Die kleine Sünde und die große Glocke

vor 1 Tag

Die kleine Sünde und die große Glocke
Bildquelle: Tichys Einblick

Robert Spaemann war ein frommer, aber auch ein kluger, ein lebenskluger Mann. Und Sohn eines Priesters. Da er Humor besaß, hat er gelegentlich erzählt, wie er und seine Geschwister eine gemeinsame Straßenbahnfahrt dazu benutzt hatten, ihren Vater, im Römischen Kragen als Geistlicher leicht erkennbar, zu erpressen. „Wenn du uns nicht dies und das erlaubst“, hätten sie ihm zugeflüstert, „sagen wir ganz laut Papi zu dir.“

Dieser Vater war evangelischer Pfarrer gewesen, hatte geheiratet und Kinder in die Welt gesetzt.

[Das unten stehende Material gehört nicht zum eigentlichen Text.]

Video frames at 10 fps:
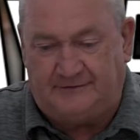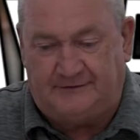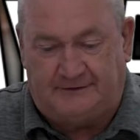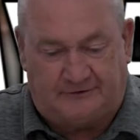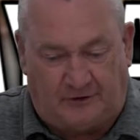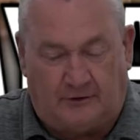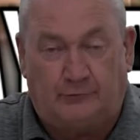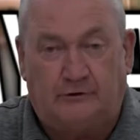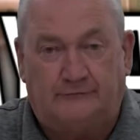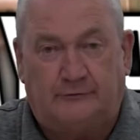about the
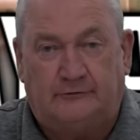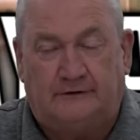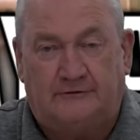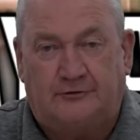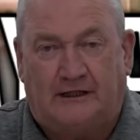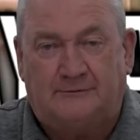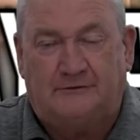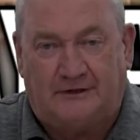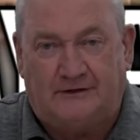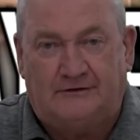Tar River and
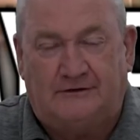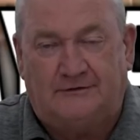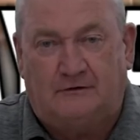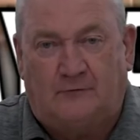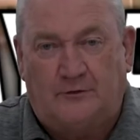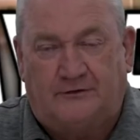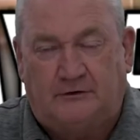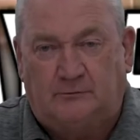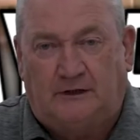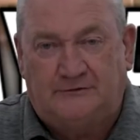transportation and so forth that
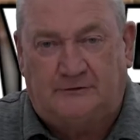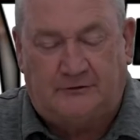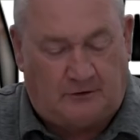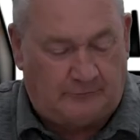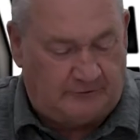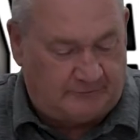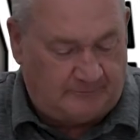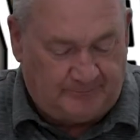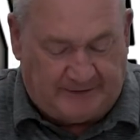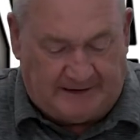took place in the Tar
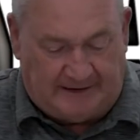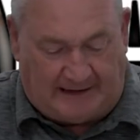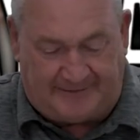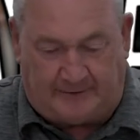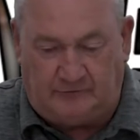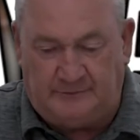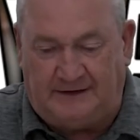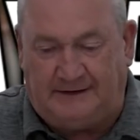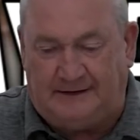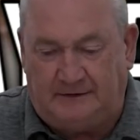River. I thought it would
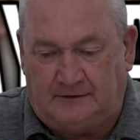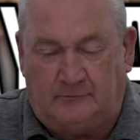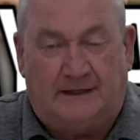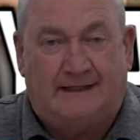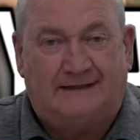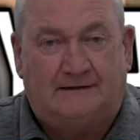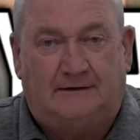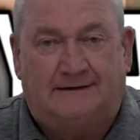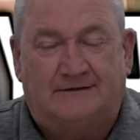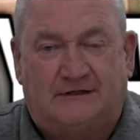be neat to go back
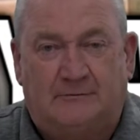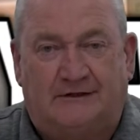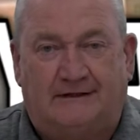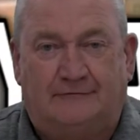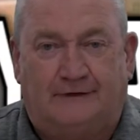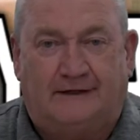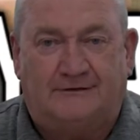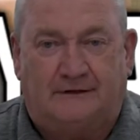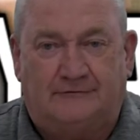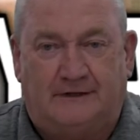and look at some of the
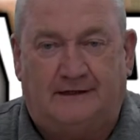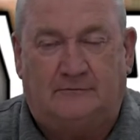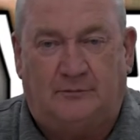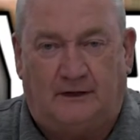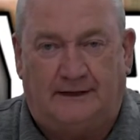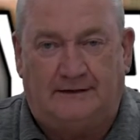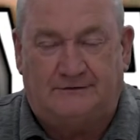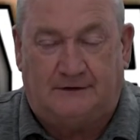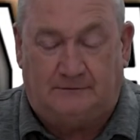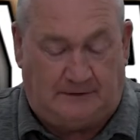events that have taken
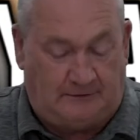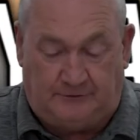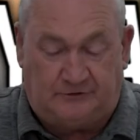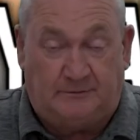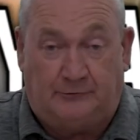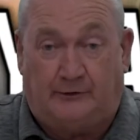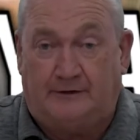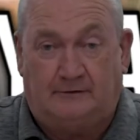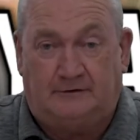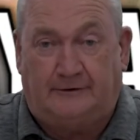place and, and used to be
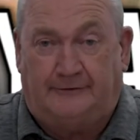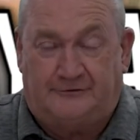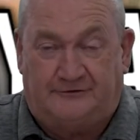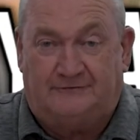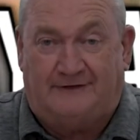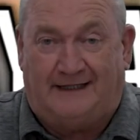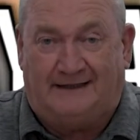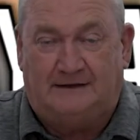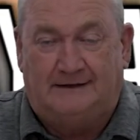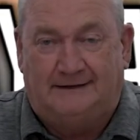regular occurrences, in
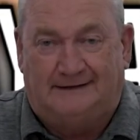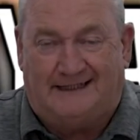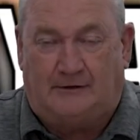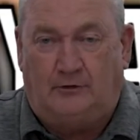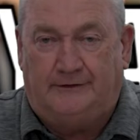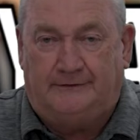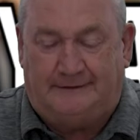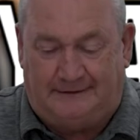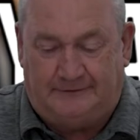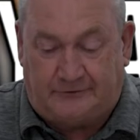fact, not
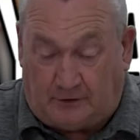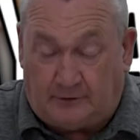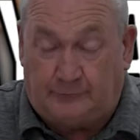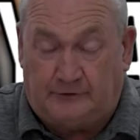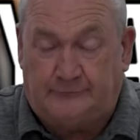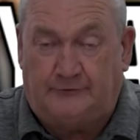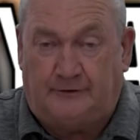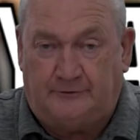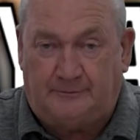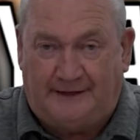only in the Tar River
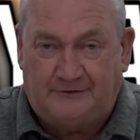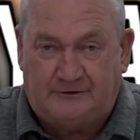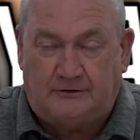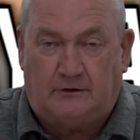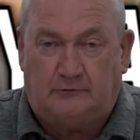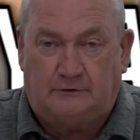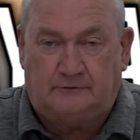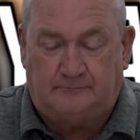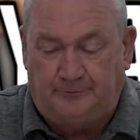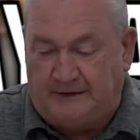and on the banks of the Tar
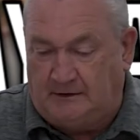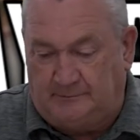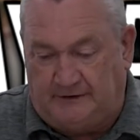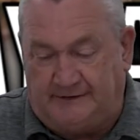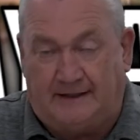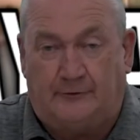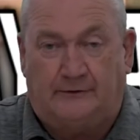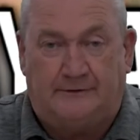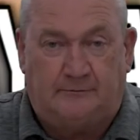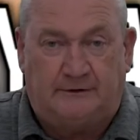River, but down
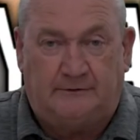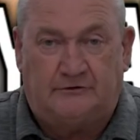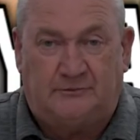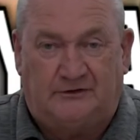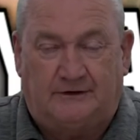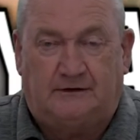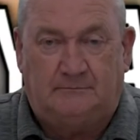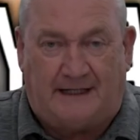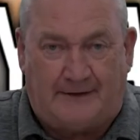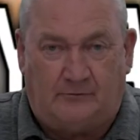around the mills,
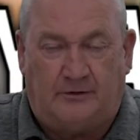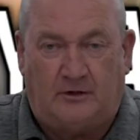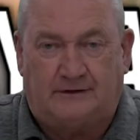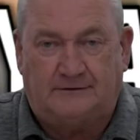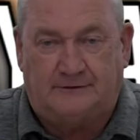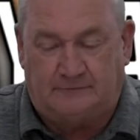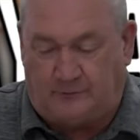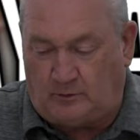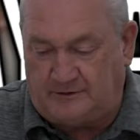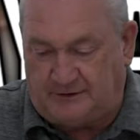particularly Battle Park and so
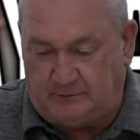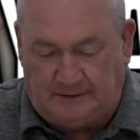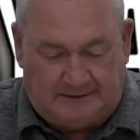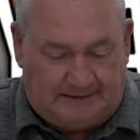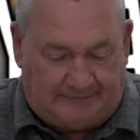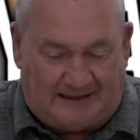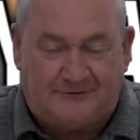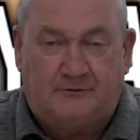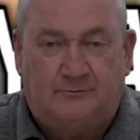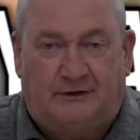forth. So I've
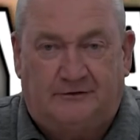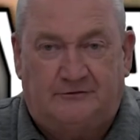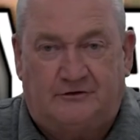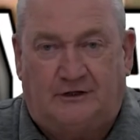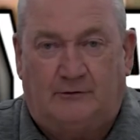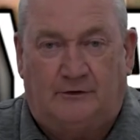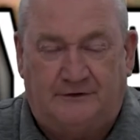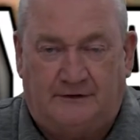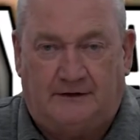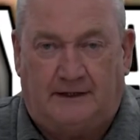got some pictures to share
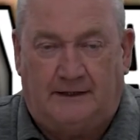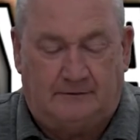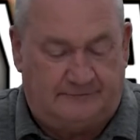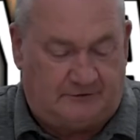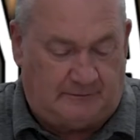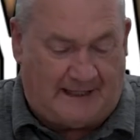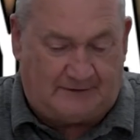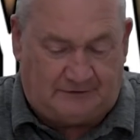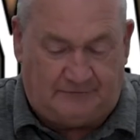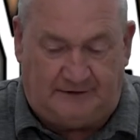with you tonight of some
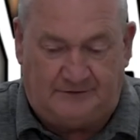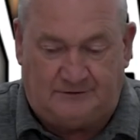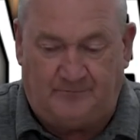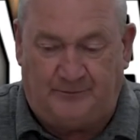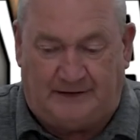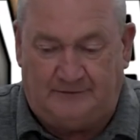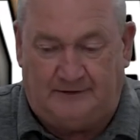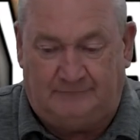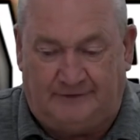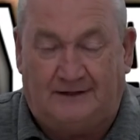activities and,
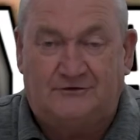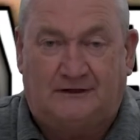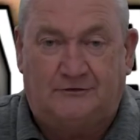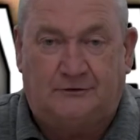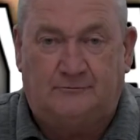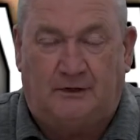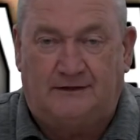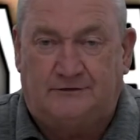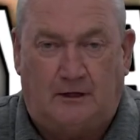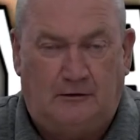and events that took
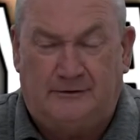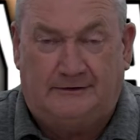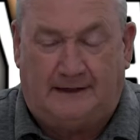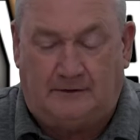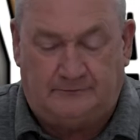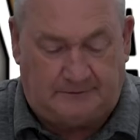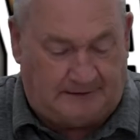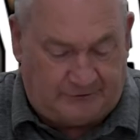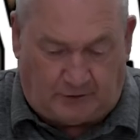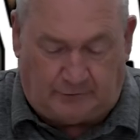place all up and down
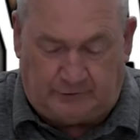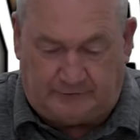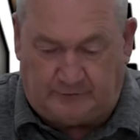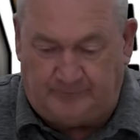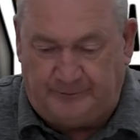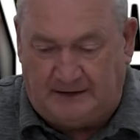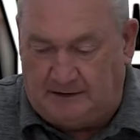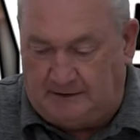uh, Tar River.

Dann waren ihm Zweifel gekommen, er hatte sich der katholischen Theologie zugewandt, war konvertiert und von den Auflagen des Zölibats nachträglich entbunden worden. Die Kirche war eben nicht nur streng, sie war auch weise. Sie wusste, dass es zwei Reiche gab und dass man dem einen dienen konnte, ohne das andere zu verraten.

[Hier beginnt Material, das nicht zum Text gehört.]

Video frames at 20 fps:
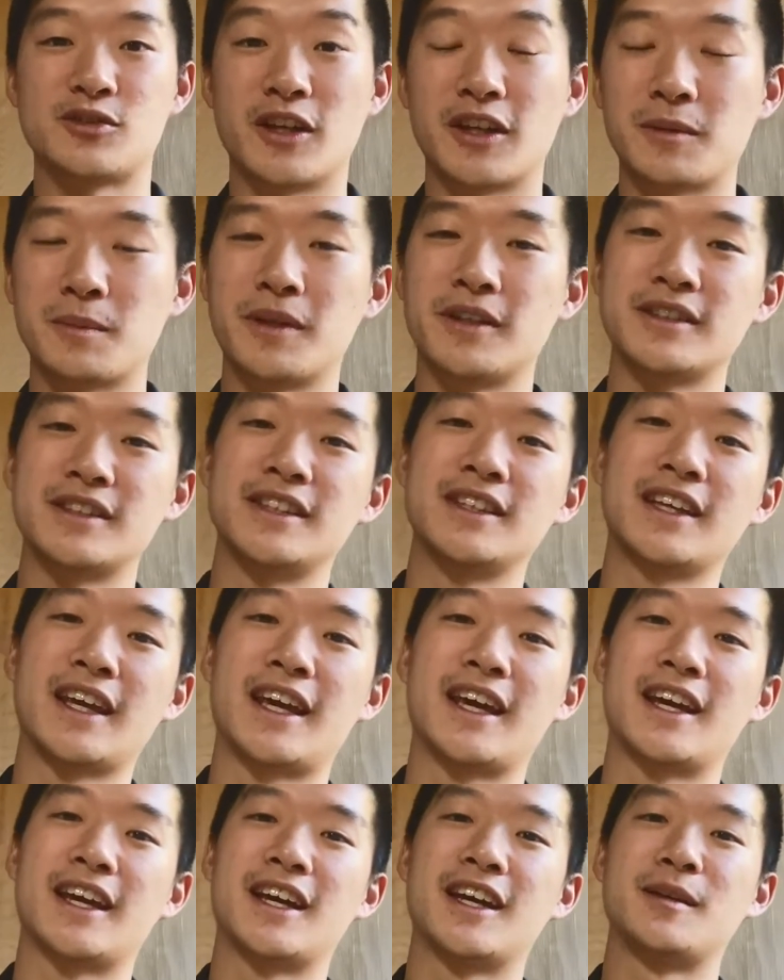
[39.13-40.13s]
building
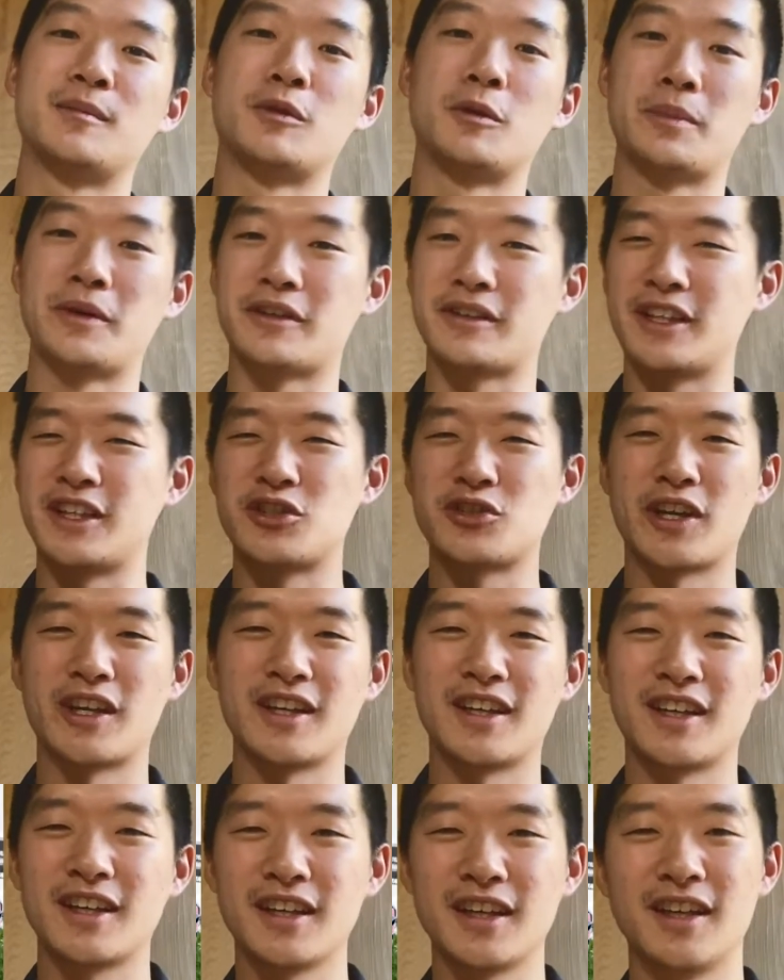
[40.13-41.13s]
and mobility
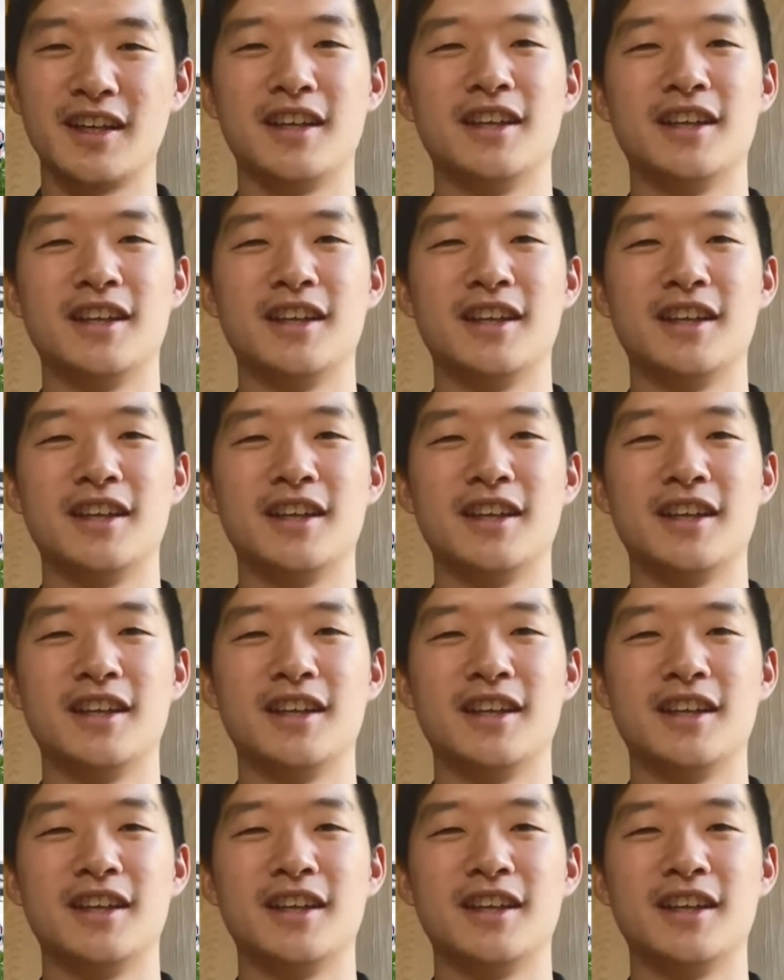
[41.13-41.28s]
training.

Die Gläubigen wussten das auch. Die Frau des Pfarrers hieß eben Haushälterin, und Kinder waren schon deshalb kein Problem, weil sie dem zuständigen Bischof den jährlich zu entrichtenden Gulden einbrachten. Noch jüngst hat Petra Morsbach in ihrem (von der Konrad-Adenauer-Stiftung preisgekrönten) Roman „Gottesdiener“ von einem rüstigen Priester berichtet, der morgens, wenn die Männer bei der Arbeit waren, über Land zog, um den Frauen auf seine Art den Segen zu erteilen.